Technical white paper Page 7
• Environments that require host encrypted volumes—Writing blocks of zeros to a host-encrypted volume on a newly created HPE 3PAR
StoreServ thin-provisioned volume will cause space to be allocated on the TPVV because the encryption alters the content of the blocks.
Applying encryption to thin-provisioned volumes that already contain data or rekeying them also inflates the zero blocks, making the
volume consume space as if it was full-provisioned. Attempting to rethin the volume by writing zeros to allocated but unused space is not
possible as well. As a result, host encryption and thin provisioning do not cooperate well.
• Environments that require SAN encrypted volumes—Like host-based encryption, encryption by a device in the data path (for example,
SAN switch) will also alter the data stream so that blocks of zeros written by the host are not passed onto the storage. A notable
exception is Brocade SAN switches. With the introduction of Fabric OS 7.1.0, the Fabric OS encryption switch can automatically detect if a
disk LUN is a thin-provisioned LUN. If a LUN is detected as being thin-provisioned, then first-time encryption and rekey are done on the
allocated blocks only. This thin-provision LUN support requires no action by the user.
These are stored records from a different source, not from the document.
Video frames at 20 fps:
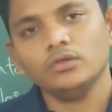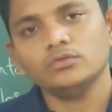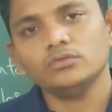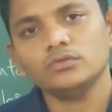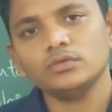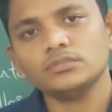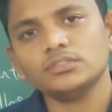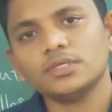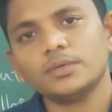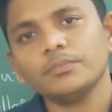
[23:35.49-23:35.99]

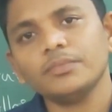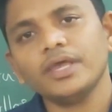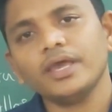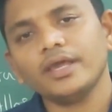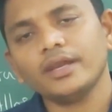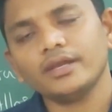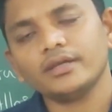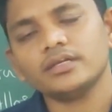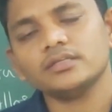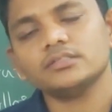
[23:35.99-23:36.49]
So, some
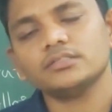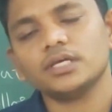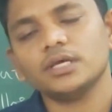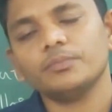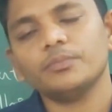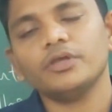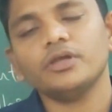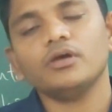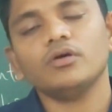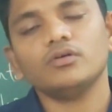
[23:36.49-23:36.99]
characters
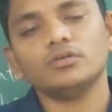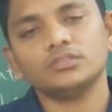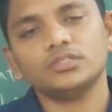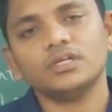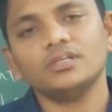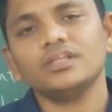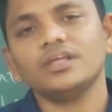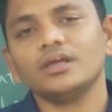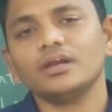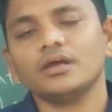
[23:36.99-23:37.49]
coming
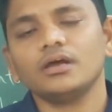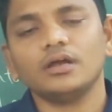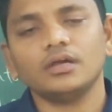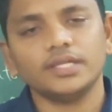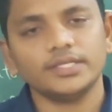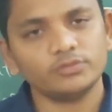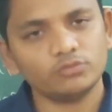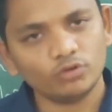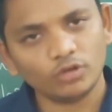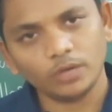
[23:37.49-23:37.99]
outside, they are
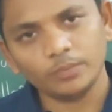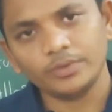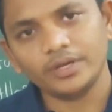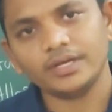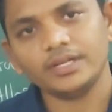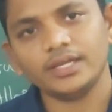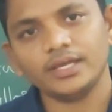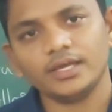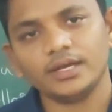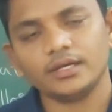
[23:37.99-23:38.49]
called as
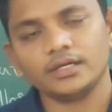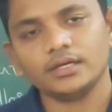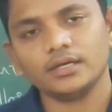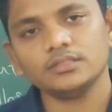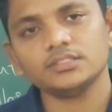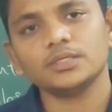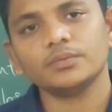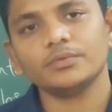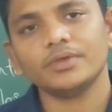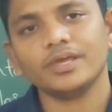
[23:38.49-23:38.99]
dominant
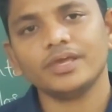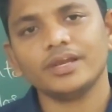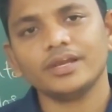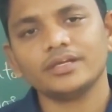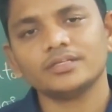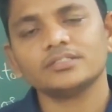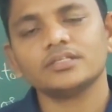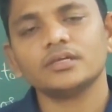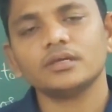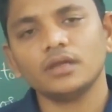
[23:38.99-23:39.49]
characters. Some
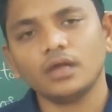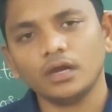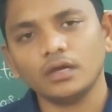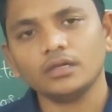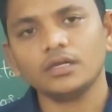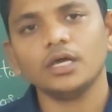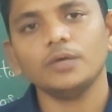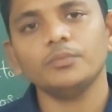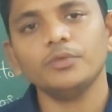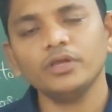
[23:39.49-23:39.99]
characters are
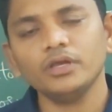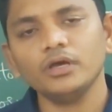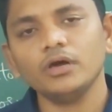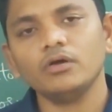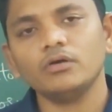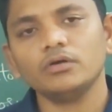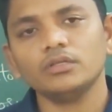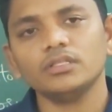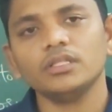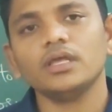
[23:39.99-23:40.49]
not coming
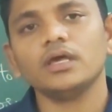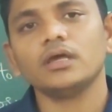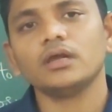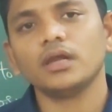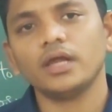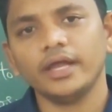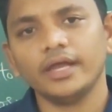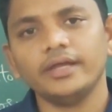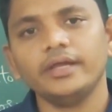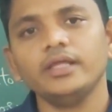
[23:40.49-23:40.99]
out, they are
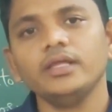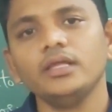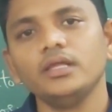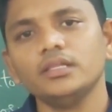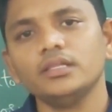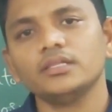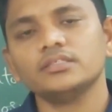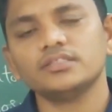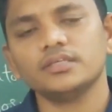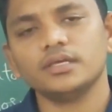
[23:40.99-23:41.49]
hiding
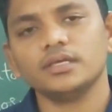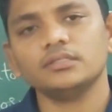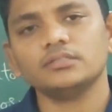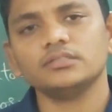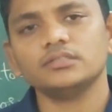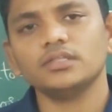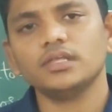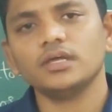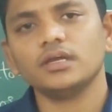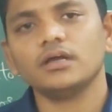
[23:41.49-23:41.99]
in the cells,
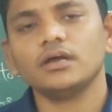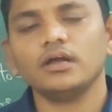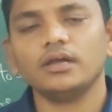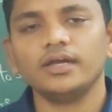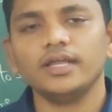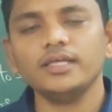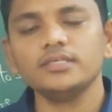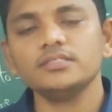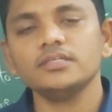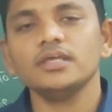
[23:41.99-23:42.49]
they are
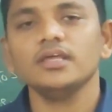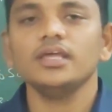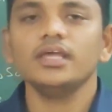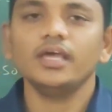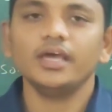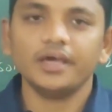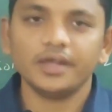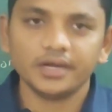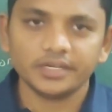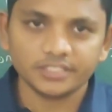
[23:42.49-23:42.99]
called as
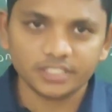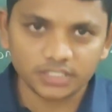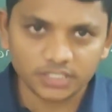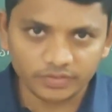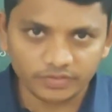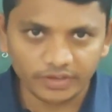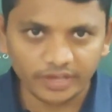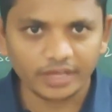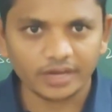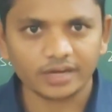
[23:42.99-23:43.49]

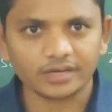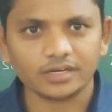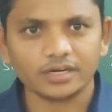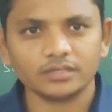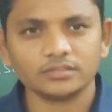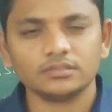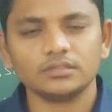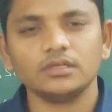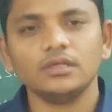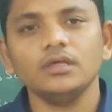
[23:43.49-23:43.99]
recessive
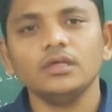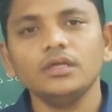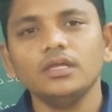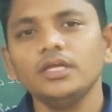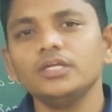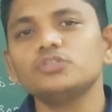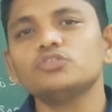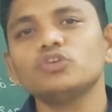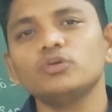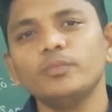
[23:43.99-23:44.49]
characters.
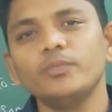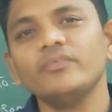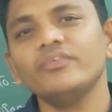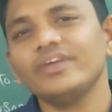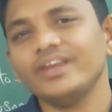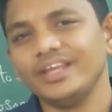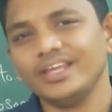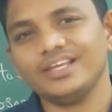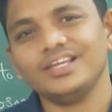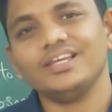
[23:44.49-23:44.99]
It should be
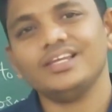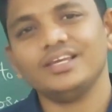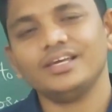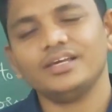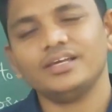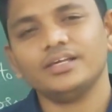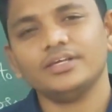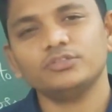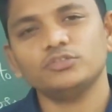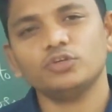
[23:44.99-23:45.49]
very
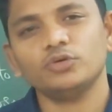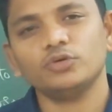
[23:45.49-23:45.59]
clear.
• Copy-on-write file systems with low data reduction ratios—File systems that write to new blocks rather than overwrite existing data are
not suitable for thin provisioning, as every write will allocate new storage until the volume is fully allocated. An example of a copy-on-write
(CoW) file system is Oracle Solaris ZFS.
Thin
The use of data reduction technologies has the significant operational benefit of reducing storage consumption. However, there are certain
scenarios where data reduction may not be of benefit and regular thin provisioning can be a better choice such as
• The data is to be stored solely on HDDs or tiered to HDDs using HPE 3PAR Adaptive Optimization.
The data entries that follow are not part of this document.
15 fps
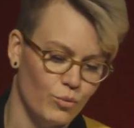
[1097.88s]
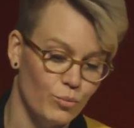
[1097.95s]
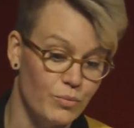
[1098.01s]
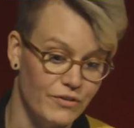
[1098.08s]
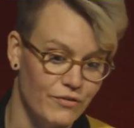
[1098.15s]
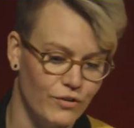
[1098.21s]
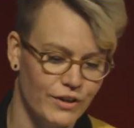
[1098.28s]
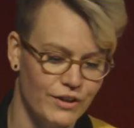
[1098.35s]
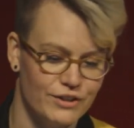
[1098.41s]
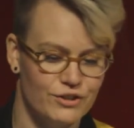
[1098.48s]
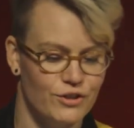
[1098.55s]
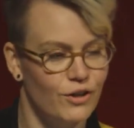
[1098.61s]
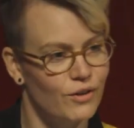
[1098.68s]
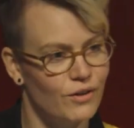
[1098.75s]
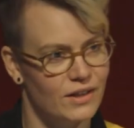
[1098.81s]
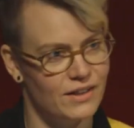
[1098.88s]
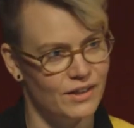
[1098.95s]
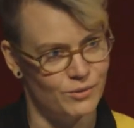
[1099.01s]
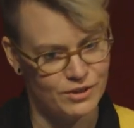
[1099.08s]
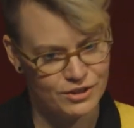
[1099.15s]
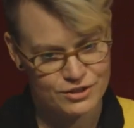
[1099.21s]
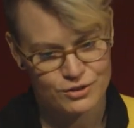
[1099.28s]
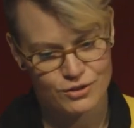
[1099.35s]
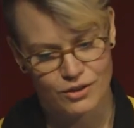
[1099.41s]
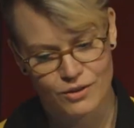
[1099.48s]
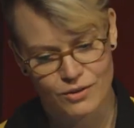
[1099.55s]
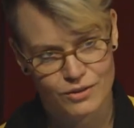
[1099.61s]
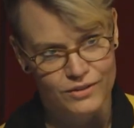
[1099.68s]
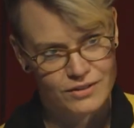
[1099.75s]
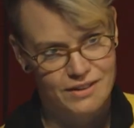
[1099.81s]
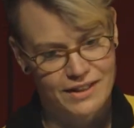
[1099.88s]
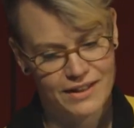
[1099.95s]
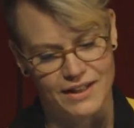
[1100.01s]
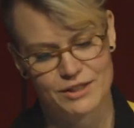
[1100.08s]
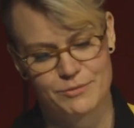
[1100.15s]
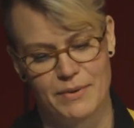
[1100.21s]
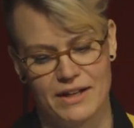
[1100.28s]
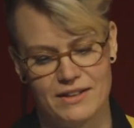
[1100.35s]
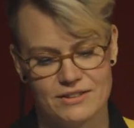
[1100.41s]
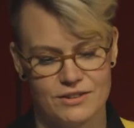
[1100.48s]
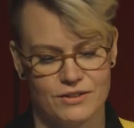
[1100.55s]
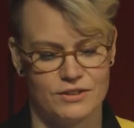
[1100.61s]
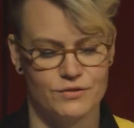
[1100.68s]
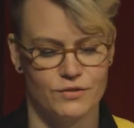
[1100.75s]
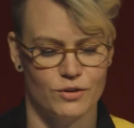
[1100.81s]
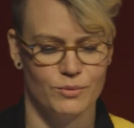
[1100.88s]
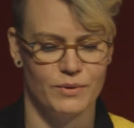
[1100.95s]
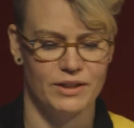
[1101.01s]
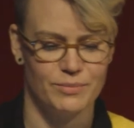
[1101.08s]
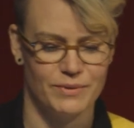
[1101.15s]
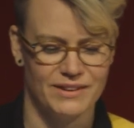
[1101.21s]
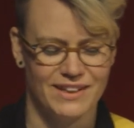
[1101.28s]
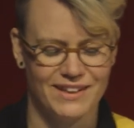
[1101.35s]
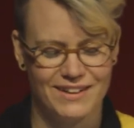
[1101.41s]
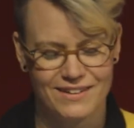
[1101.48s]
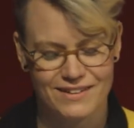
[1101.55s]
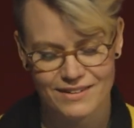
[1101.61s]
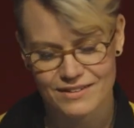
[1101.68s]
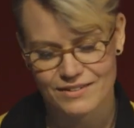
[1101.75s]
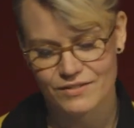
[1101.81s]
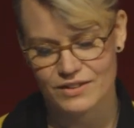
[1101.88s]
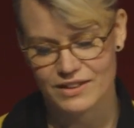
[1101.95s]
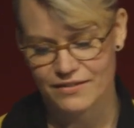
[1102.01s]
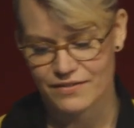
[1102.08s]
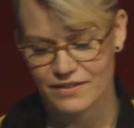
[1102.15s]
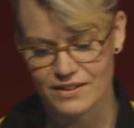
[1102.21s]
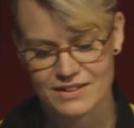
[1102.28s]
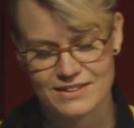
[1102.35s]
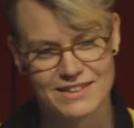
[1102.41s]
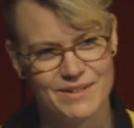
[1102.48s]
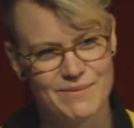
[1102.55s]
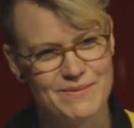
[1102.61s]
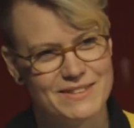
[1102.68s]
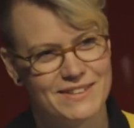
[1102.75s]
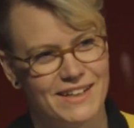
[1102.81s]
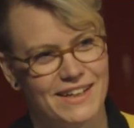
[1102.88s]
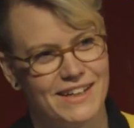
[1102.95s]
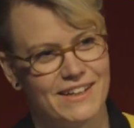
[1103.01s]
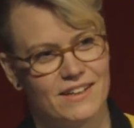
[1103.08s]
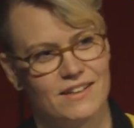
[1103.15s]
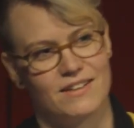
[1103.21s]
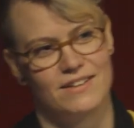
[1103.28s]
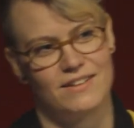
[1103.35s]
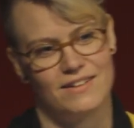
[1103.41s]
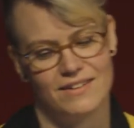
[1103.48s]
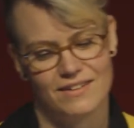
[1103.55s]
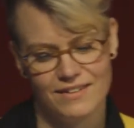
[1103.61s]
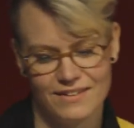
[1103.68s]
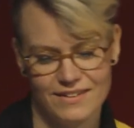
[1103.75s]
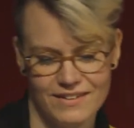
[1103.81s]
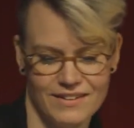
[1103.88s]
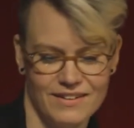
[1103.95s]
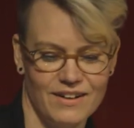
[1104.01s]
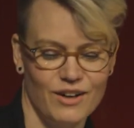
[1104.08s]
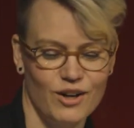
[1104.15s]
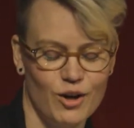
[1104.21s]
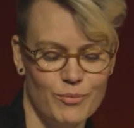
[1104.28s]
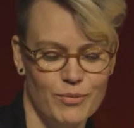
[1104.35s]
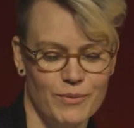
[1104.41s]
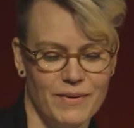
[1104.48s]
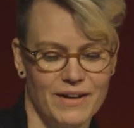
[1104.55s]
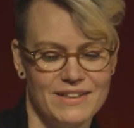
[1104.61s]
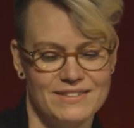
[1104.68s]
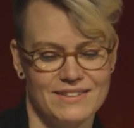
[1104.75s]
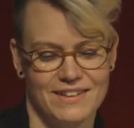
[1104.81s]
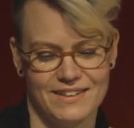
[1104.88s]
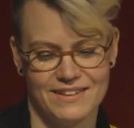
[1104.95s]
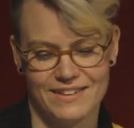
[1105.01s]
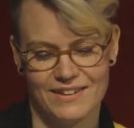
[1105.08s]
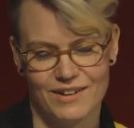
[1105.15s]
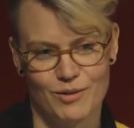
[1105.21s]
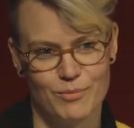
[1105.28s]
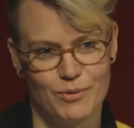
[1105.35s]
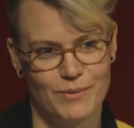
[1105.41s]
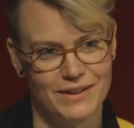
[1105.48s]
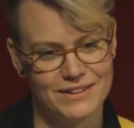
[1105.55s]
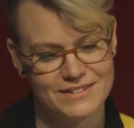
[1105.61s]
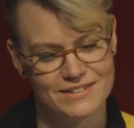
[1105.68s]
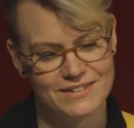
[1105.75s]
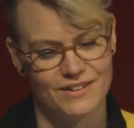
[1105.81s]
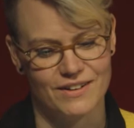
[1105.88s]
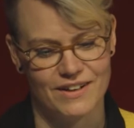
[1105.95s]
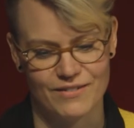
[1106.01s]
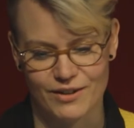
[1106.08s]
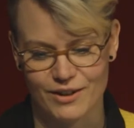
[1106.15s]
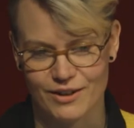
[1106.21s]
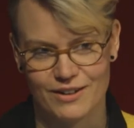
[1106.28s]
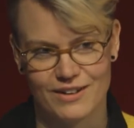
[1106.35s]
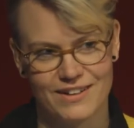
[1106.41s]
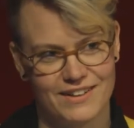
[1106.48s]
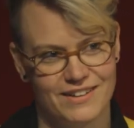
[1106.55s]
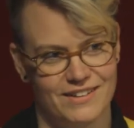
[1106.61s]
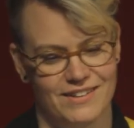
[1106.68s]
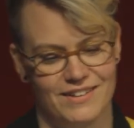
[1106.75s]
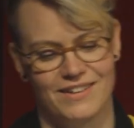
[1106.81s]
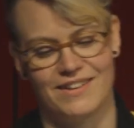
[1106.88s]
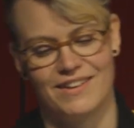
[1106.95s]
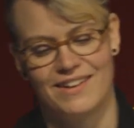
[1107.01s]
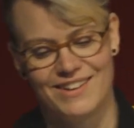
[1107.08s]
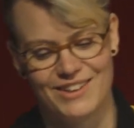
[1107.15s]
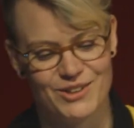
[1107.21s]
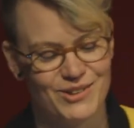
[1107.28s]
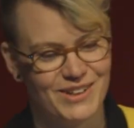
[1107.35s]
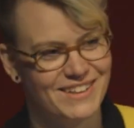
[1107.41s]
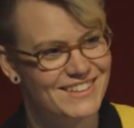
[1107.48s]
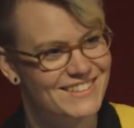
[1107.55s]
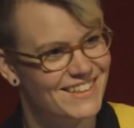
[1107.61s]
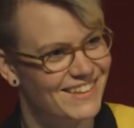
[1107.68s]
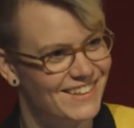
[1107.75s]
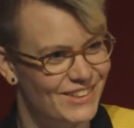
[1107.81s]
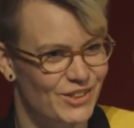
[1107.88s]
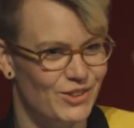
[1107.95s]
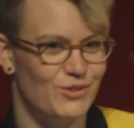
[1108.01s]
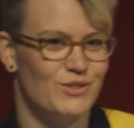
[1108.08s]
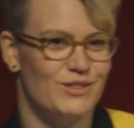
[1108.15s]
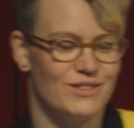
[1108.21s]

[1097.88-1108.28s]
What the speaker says: before you scroll, and then when you scroll, the thing expands to its full width. But that definitely seems like a compromise, and I think compromises are never good in UI design.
• Environments that use application or file-system-based encryption, deduplication, or compression.
• High write workloads—With thin provisioning, metadata is only updated when space is allocated and subsequent overwrites do not
generate any metadata updates. Therefore, intensive write workloads can achieve higher performance without data reduction.
Compression
Compression is ideal for data that does not have a high level of redundancy. Data sets that are good candidates for compression include
• Databases—Most databases do not contain redundant data blocks but do have redundant data within blocks so they can benefit from
compression.
• Virtual machine (VM) images—VMs where the application data size far exceeds the operating system binaries size may not yield
significant deduplication savings but can benefit from compression of the application data.
• Virtual desktop infrastructure (VDI)—Client virtualization environments with hosted nonpersistent desktops can achieve excellent
compression ratios.
Data with a low compression level should be stored on thin-provisioned volumes. Data sets that are not good candidates for compression
include
• Compressed data—The use of application or host-based compression will create a stream of unique data that will not benefit from
storage compression.
• Encrypted data—The use of host or SAN encryption will also result in a stream of unique data that will not benefit from storage
compression.
Use the Compression estimate tool to check the compression ratio of existing volumes before conversion to compression volumes.
Deduplication
Deduplication is ideal for data that has a high level of redundancy. Data sets that are good candidates for deduplication include
• Virtual machine (VM) images—The operating system binaries from multiple VMs can be reduced to a single copy by deduplication. Note
that the application data within the VMs may be unique will therefore not benefit from storage deduplication but may benefit from
compression.
• Virtual desktop infrastructure (VDI)—Client virtualization environments with hosted persistent desktops can achieve excellent
deduplication ratios. Note that nonpersistent desktops using linked clones will achieve lower ratios as the desktops share a single golden
image instead of each desktop having its own operating system image.
• Home directory and file shares—Users often store copies of the same file in their private workspaces and therefore storage deduplication
can offer significant space savings.